### [EXERCISE DETAILS]
Your answer must be the records below repeated word for word, with no pictures in it.

==== SUPPLIED RECORDS

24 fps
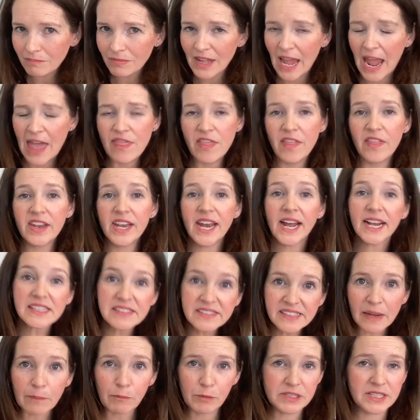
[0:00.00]
And then the next
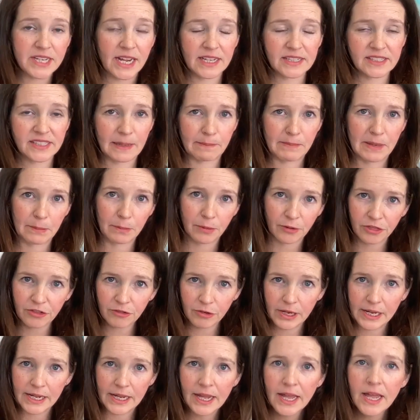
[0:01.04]
step we take, step number
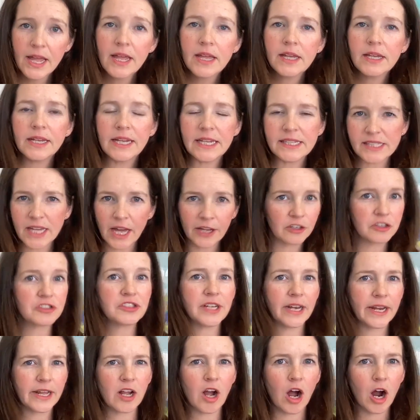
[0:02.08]
3, is
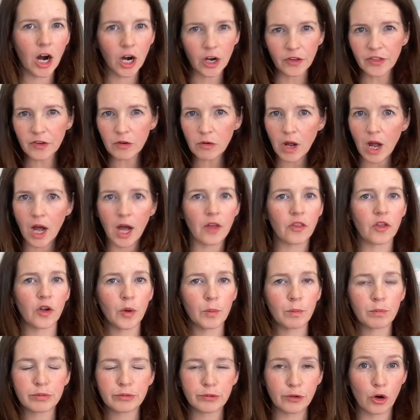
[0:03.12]
understanding, are there other
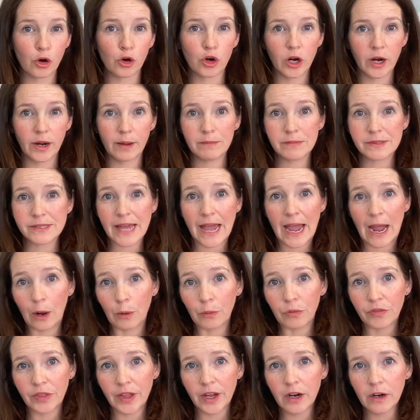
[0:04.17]
programs
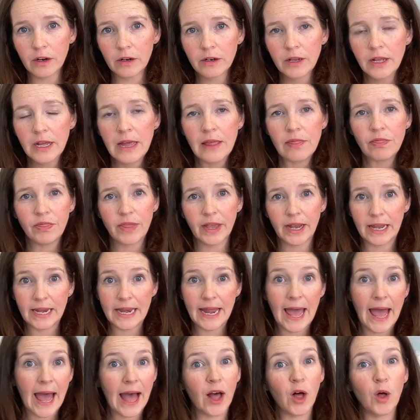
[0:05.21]
out there that can
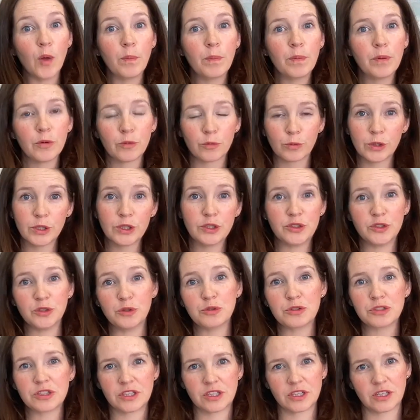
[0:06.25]
help
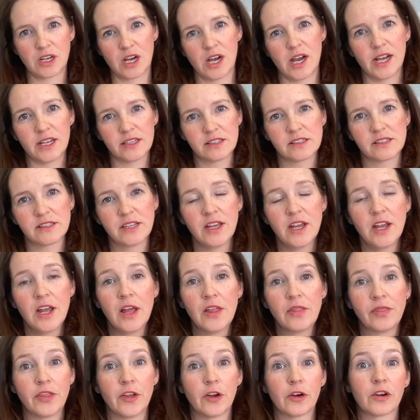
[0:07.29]
reduce the cost?
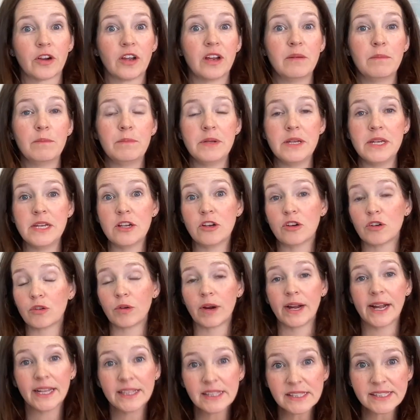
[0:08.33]
There can be
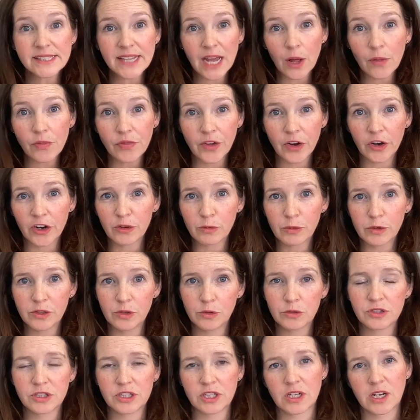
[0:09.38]
grants out there to
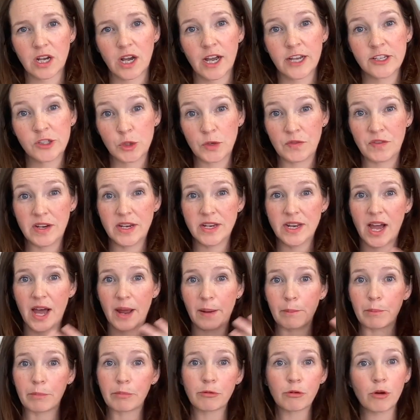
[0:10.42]
reduce the cost or even
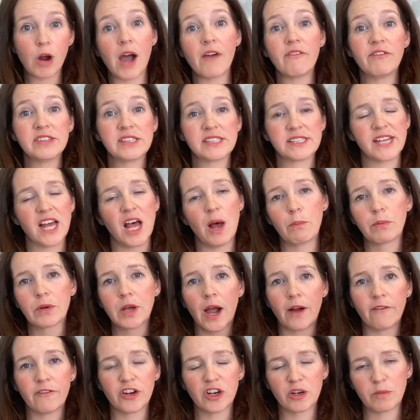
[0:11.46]
nonprofits to help
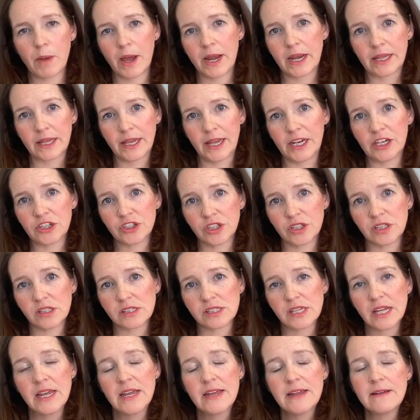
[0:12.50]
cover your medications.
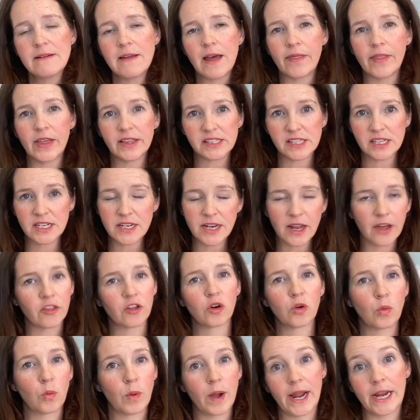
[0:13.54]
And that's
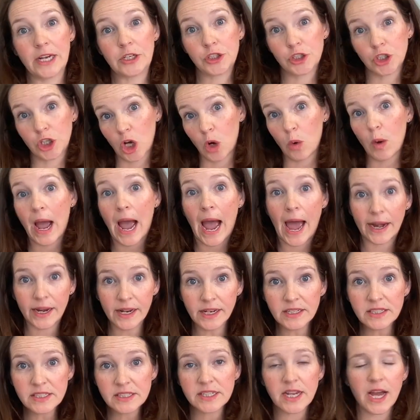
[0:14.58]
another way to go at
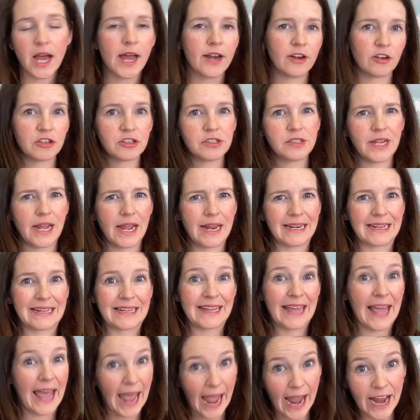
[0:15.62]
it to understand,
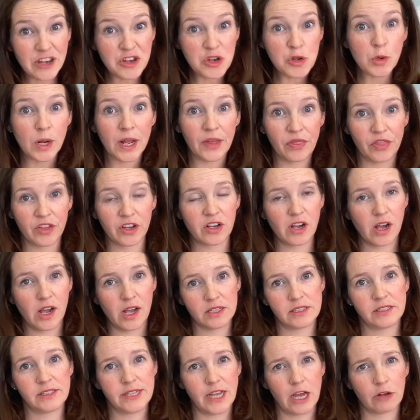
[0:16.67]
can you get the
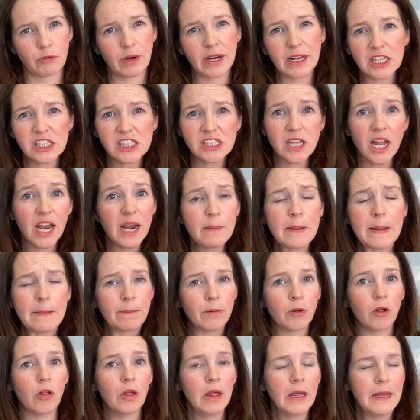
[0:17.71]
cost down, right? Because a lot of
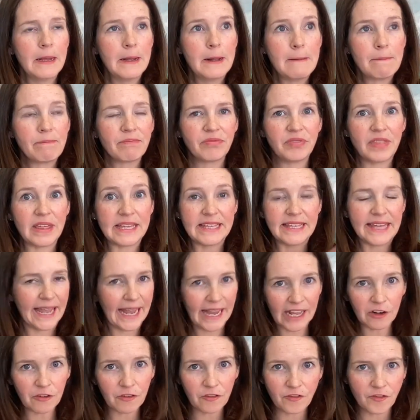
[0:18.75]
people, they
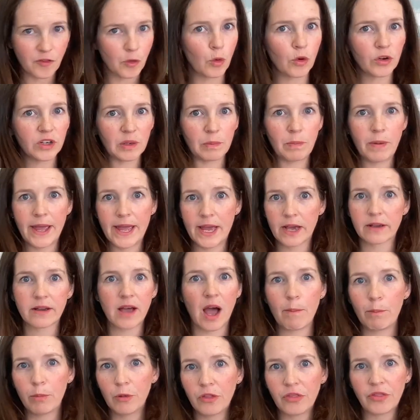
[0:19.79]
can't afford to pay a
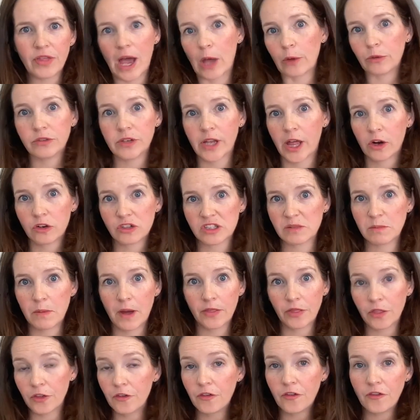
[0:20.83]
couple $1,000s a
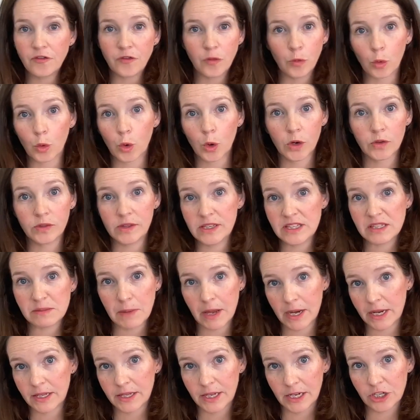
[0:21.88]
month for these
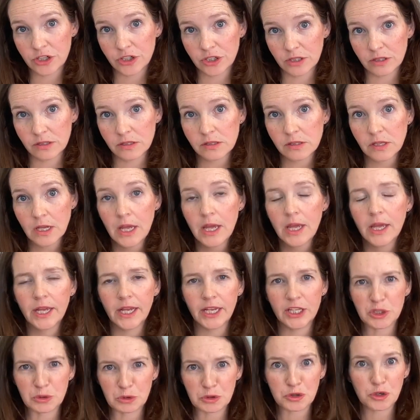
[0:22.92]
medications.
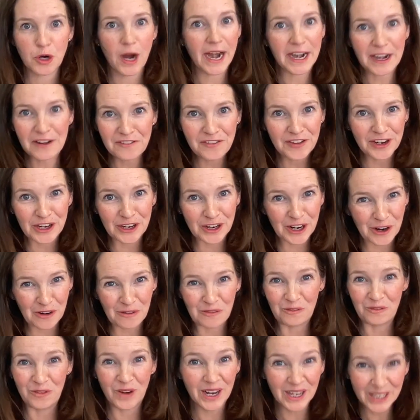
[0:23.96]
And so we're trying to figure out
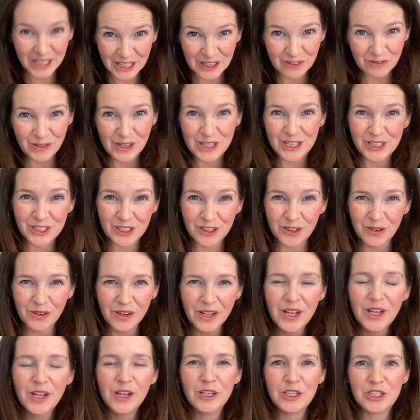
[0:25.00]
what can we do
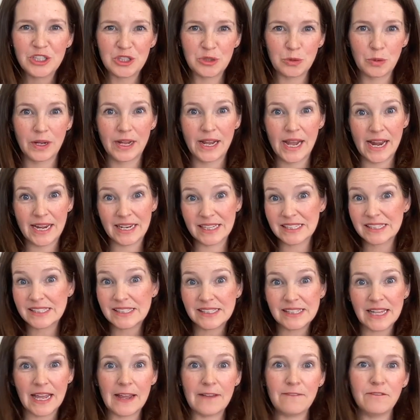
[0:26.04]
to, again,
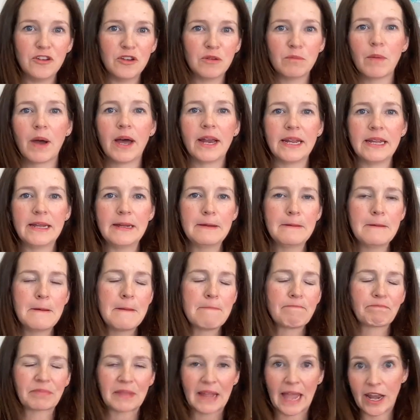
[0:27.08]
save you money
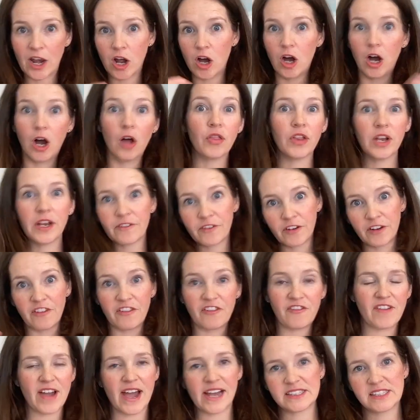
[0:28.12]
and all the different
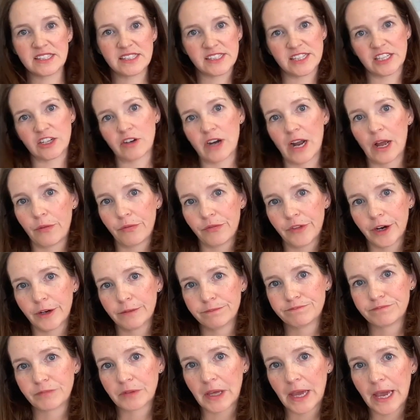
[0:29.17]
facets that are out there,
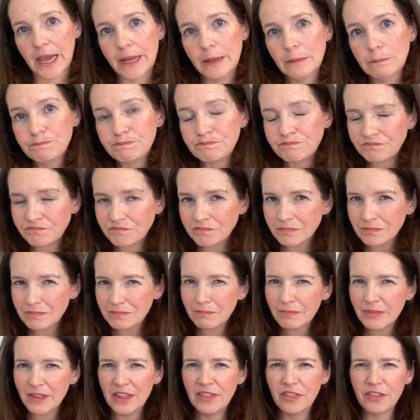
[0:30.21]
okay?
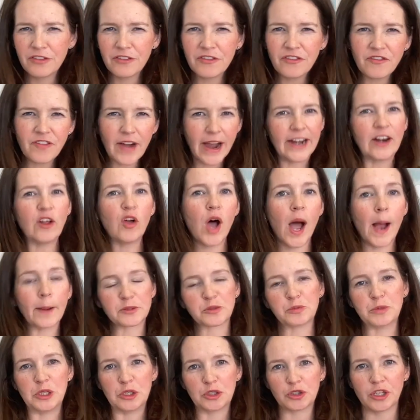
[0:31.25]
The final
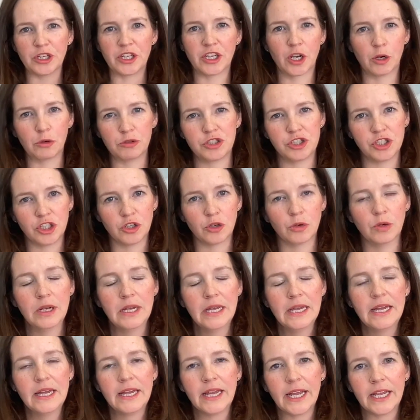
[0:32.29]
option we usually go to
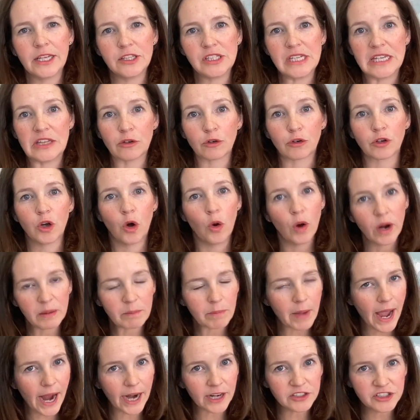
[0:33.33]
is either going
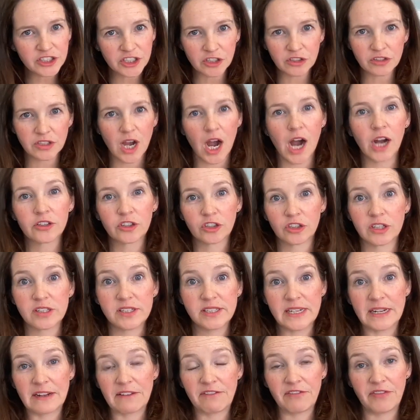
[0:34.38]
back to your doctor to
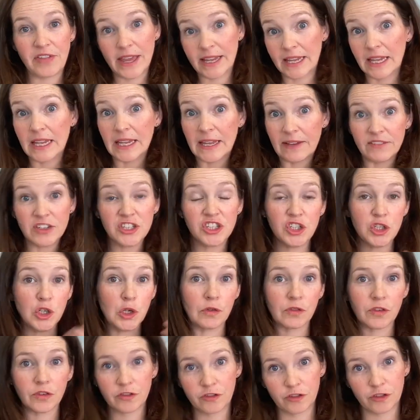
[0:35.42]
see if they can give it to you
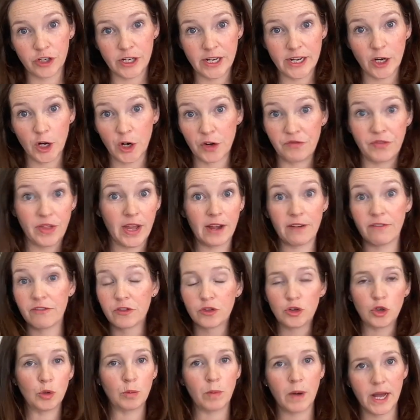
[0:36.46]
for free or if they have
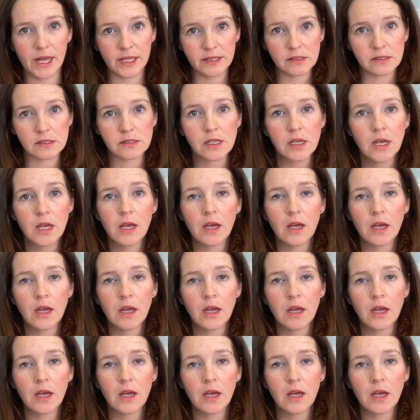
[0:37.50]
coupons,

========

### [RESPONSE BELOW]
24 fps
[0:00.00]
And then the next
[0:01.04]
step we take, step number
[0:02.08]
3, is
[0:03.12]
understanding, are there other
[0:04.17]
programs
[0:05.21]
out there that can
[0:06.25]
help
[0:07.29]
reduce the cost?
[0:08.33]
There can be
[0:09.38]
grants out there to
[0:10.42]
reduce the cost or even
[0:11.46]
nonprofits to help
[0:12.50]
cover your medications.
[0:13.54]
And that's
[0:14.58]
another way to go at
[0:15.62]
it to understand,
[0:16.67]
can you get the
[0:17.71]
cost down, right? Because a lot of
[0:18.75]
people, they
[0:19.79]
can't afford to pay a
[0:20.83]
couple $1,000s a
[0:21.88]
month for these
[0:22.92]
medications.
[0:23.96]
And so we're trying to figure out
[0:25.00]
what can we do
[0:26.04]
to, again,
[0:27.08]
save you money
[0:28.12]
and all the different
[0:29.17]
facets that are out there,
[0:30.21]
okay?
[0:31.25]
The final
[0:32.29]
option we usually go to
[0:33.33]
is either going
[0:34.38]
back to your doctor to
[0:35.42]
see if they can give it to you
[0:36.46]
for free or if they have
[0:37.50]
coupons,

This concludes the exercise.